The name 'teuthology' refers to the study of cephalopods.

Overview

The general mode of operation of teuthology is to remotely orchestrate operations on remote hosts over SSH, as implemented by Paramiko. A typical job consists of multiple nested tasks, each of which perform operations on a remote host over the network.

When testing, it is common to group many jobs together to form a test run.

Provided Utilities

  • teuthology - Run individual jobs
  • teuthology-coverage - Analyze code coverage via lcov
  • teuthology-kill - Kill running jobs or entire runs
  • teuthology-lock - Lock, unlock, and update status of machines
  • teuthology-ls - List job results by examining an archive directory
  • teuthology-nuke - Attempt to return a machine to a pristine state
  • teuthology-queue - List, or delete, jobs in the queue
  • teuthology-report - Submit test results to a web service (we use paddles)
  • teuthology-results - Examing a finished run and email results
  • teuthology-schedule - Schedule a single job
  • teuthology-suite - Schedule a full run based on a suite (see suites in ceph-qa-suite)
  • teuthology-updatekeys - Update SSH host keys for a mchine
  • teuthology-worker - Worker daemon to monitor the queue and execute jobs

Installation

See, :ref:`installation_and_setup`.

Infrastructure

This examples in this document are based on the lab machine configuration used by the Red Hat Ceph development and quality assurance teams. Other instances of ceph being used in a development or testing environment may differ from these examples.

Test configuration

An integration test run takes three items of configuration:

  • targets: what hosts to run on; this is a dictionary mapping hosts to ssh host keys, like: "username@hostname.example.com: ssh-rsa long_hostkey_here" It is possible to configure your installation so that if the targets line and host keys are omitted and teuthology is run with the --lock option, then teuthology will grab available machines from a pool of available test machines.
  • roles: how to use the hosts; this is a list of lists, where each entry lists all the roles to be run on a single host; for example, a single entry might say [mon.1, osd.1]
  • tasks: how to set up the cluster and what tests to run on it; see below for examples

The format for this configuration is YAML, a structured data format that is still human-readable and editable.
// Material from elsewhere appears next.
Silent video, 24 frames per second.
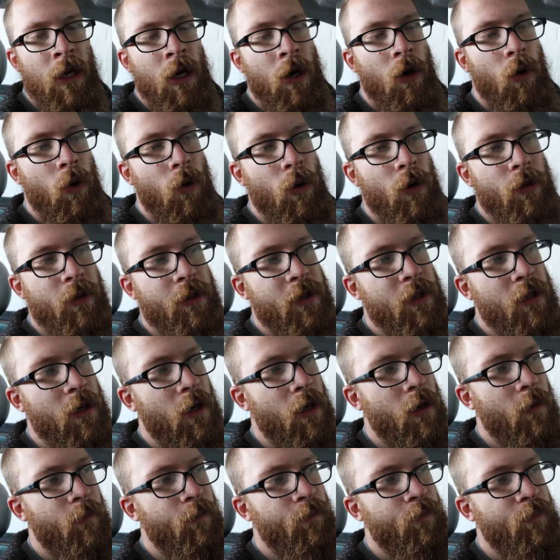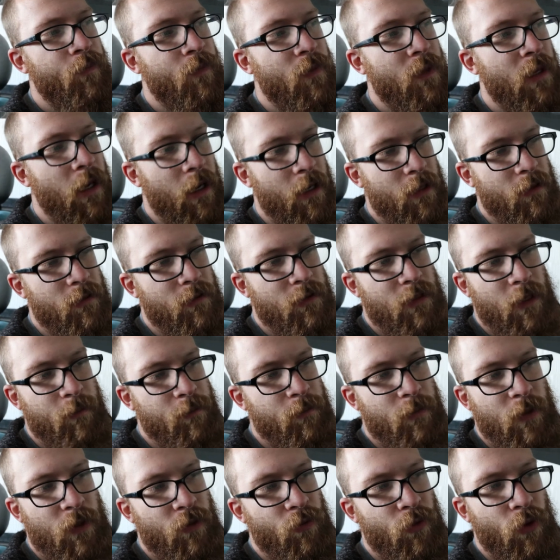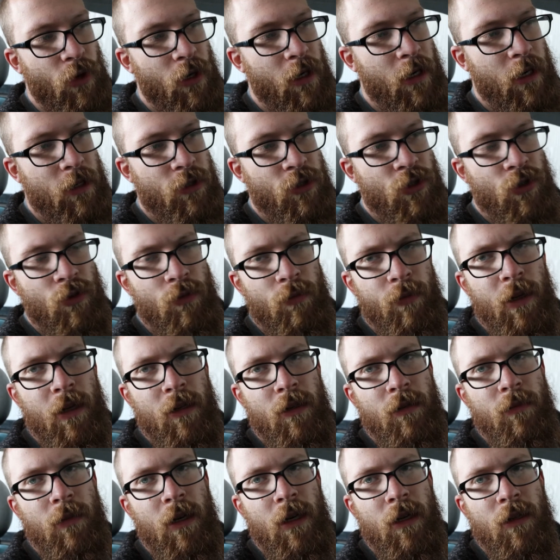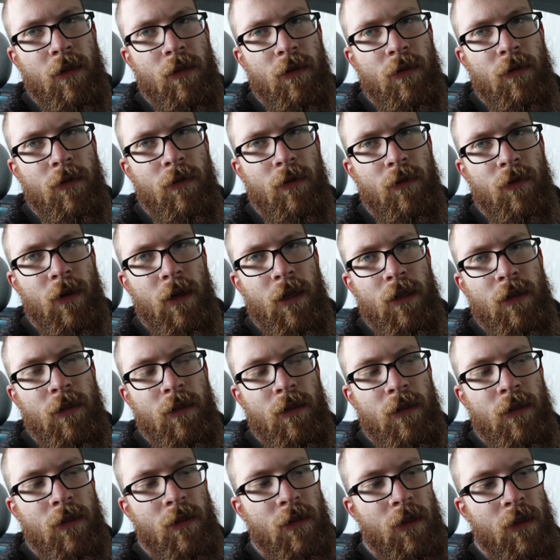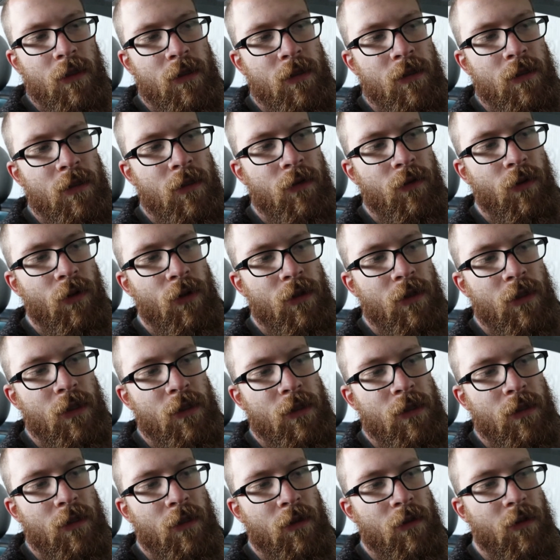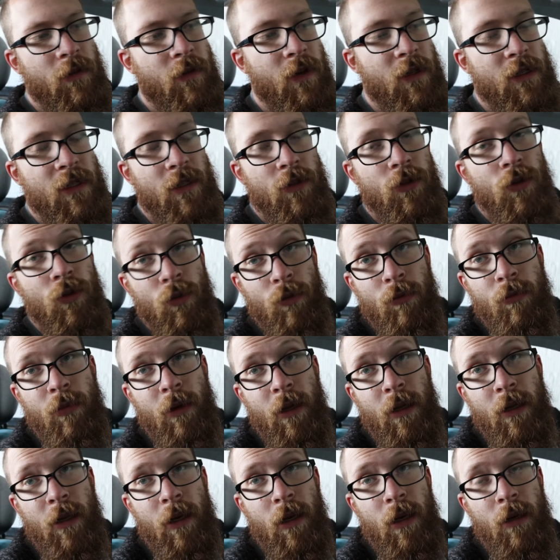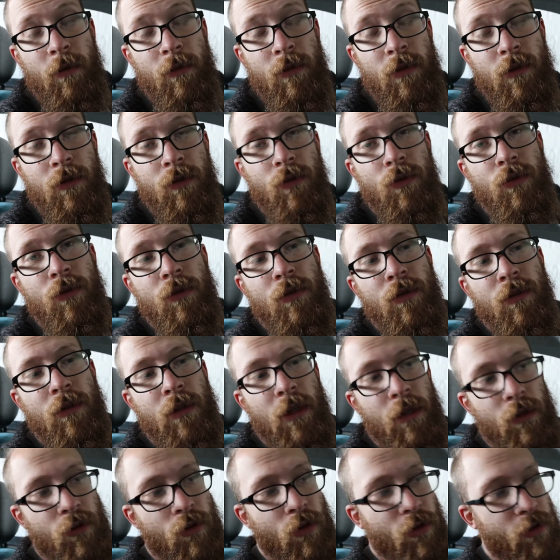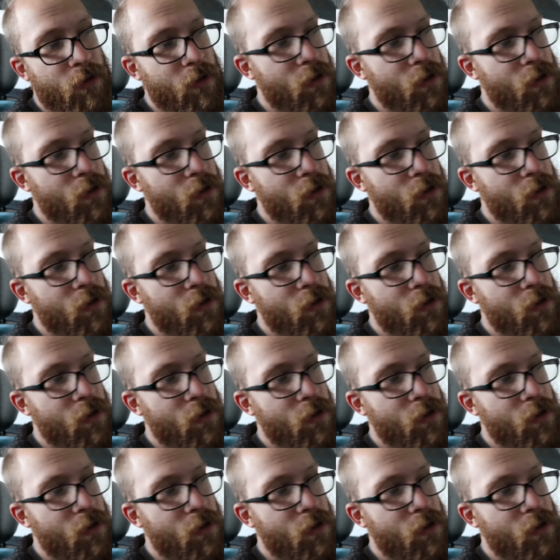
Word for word: Und ähm, ja, ich habe mir vorher keinen Stundenplan gemacht, weil ich jetzt nicht wollte, dass ich dann quasi einen Stundenplan habe und dann doch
For example, a full config for a test run that sets up a three-machine cluster, mounts Ceph via ceph-fuse, and leaves you at an interactive Python prompt for manual exploration (and enabling you to SSH in to the nodes & use the live cluster ad hoc), might look like this:

roles:
- [mon.0, mds.0, osd.0]
- [mon.1, osd.1]
- [mon.2, client.0]
targets:
    ubuntu@host07.example.com: ssh-rsa host07_ssh_key
    ubuntu@host08.example.com: ssh-rsa host08_ssh_key
    ubuntu@host09.example.com: ssh-rsa host09_ssh_key
tasks:
- install:
- ceph:
- ceph-fuse: [client.0]
- interactive:

The number of entries under roles and targets must match.

Note the colon after every task name in the tasks section.

The install task needs to precede all other tasks.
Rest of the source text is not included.